The effect of spousal abuse on children
Are you a victim of spousal abuse? Have you ever thought about the effect of spousal abuse on children? The truth is, you might think that your children aren’t being hurt because the only person being abused is you. Unfortunately, this type of behavior hurts everyone in the family. Even if you try to hide it from your children in hopes that they will never find out what is really going on, they are eventually going to figure out that something is wrong. Whether they know the exact nature of what is happening or not isn’t really as important as understanding how this type of behavior affects the family dynamic.
If you are being abused by your spouse, it creates a situation that is unhealthy for everyone living in the home. Obviously, there are some issues involving self-esteem and independence. The truth is, many women that are abused by their spouse will tell themselves they have done something to deserve it or they simply don’t deserve to be treated any better. None of this is true. No one deserves to be abused, whether it is physically or verbally and everyone deserves to be treated with respect. If you are not demanding that type of respect, your children will see it. Ultimately, it will begin to affect their level of confidence as well.
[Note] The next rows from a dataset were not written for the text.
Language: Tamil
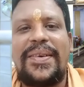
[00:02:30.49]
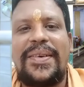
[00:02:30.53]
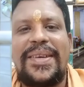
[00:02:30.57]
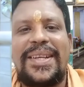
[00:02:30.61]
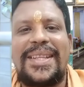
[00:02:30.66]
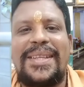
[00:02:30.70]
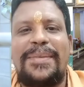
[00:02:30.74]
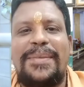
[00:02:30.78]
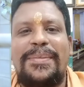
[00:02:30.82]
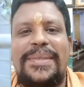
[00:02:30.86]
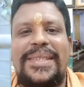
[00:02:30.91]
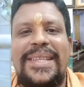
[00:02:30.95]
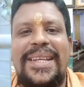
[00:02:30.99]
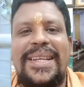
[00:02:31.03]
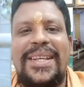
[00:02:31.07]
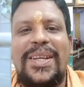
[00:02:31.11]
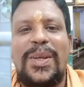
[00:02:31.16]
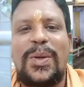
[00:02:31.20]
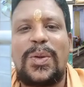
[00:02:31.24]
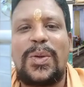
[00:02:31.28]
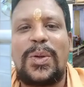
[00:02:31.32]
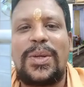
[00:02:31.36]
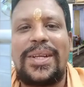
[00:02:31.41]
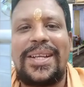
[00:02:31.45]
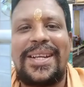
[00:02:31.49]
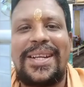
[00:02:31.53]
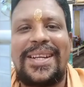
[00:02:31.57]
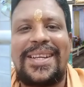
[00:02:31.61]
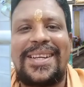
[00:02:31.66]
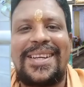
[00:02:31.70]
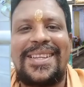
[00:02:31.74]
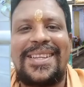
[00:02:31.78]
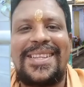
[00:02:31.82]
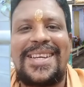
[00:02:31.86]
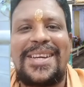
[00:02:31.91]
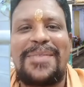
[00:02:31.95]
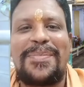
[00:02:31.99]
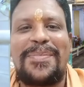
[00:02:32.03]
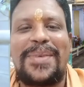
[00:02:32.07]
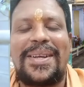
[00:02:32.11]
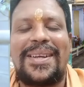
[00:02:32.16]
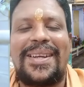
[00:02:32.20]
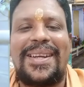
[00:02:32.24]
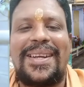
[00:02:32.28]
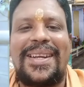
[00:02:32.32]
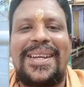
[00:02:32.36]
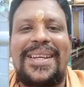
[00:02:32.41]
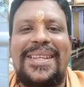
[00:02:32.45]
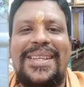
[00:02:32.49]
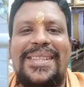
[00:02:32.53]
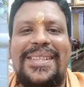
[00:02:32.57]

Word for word: விரதம் சென்று கொண்டிருக்கிறது அன்பர்களே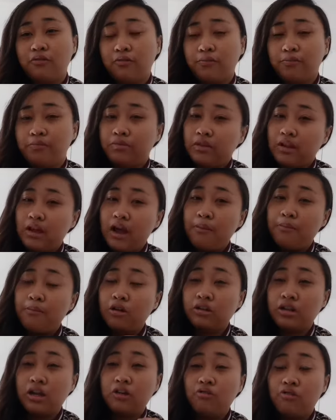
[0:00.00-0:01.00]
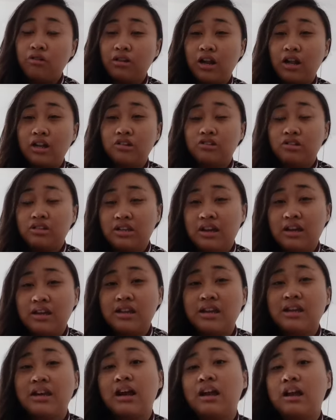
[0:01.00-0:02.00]
uploadan gue selanjutnya jadi kalian
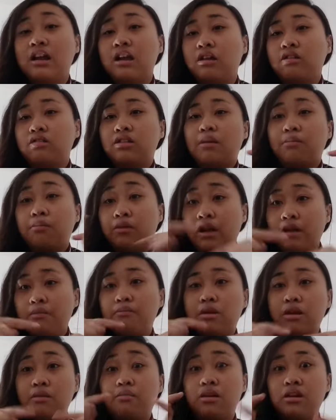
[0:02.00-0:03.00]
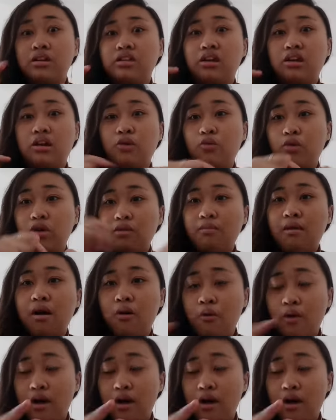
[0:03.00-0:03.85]
harus subscribe bener-bener channel gue di bawah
Living with this type of family dynamic is dysfunctional and it can only have a negative impact on your children as they grow older. There is every chance that they themselves will grow up to either be abusers or be the victims of abuse. Children have a tendency to repeat what they see and hear so when they see a problem between their parents, they usually end up in the exact same types of relationships later on. As hard as it might be, it is vitally important that you get out of an unhealthy relationship or that you seek the professional help you need in order to ensure that your children have a shot at living healthy and productive lives as adults.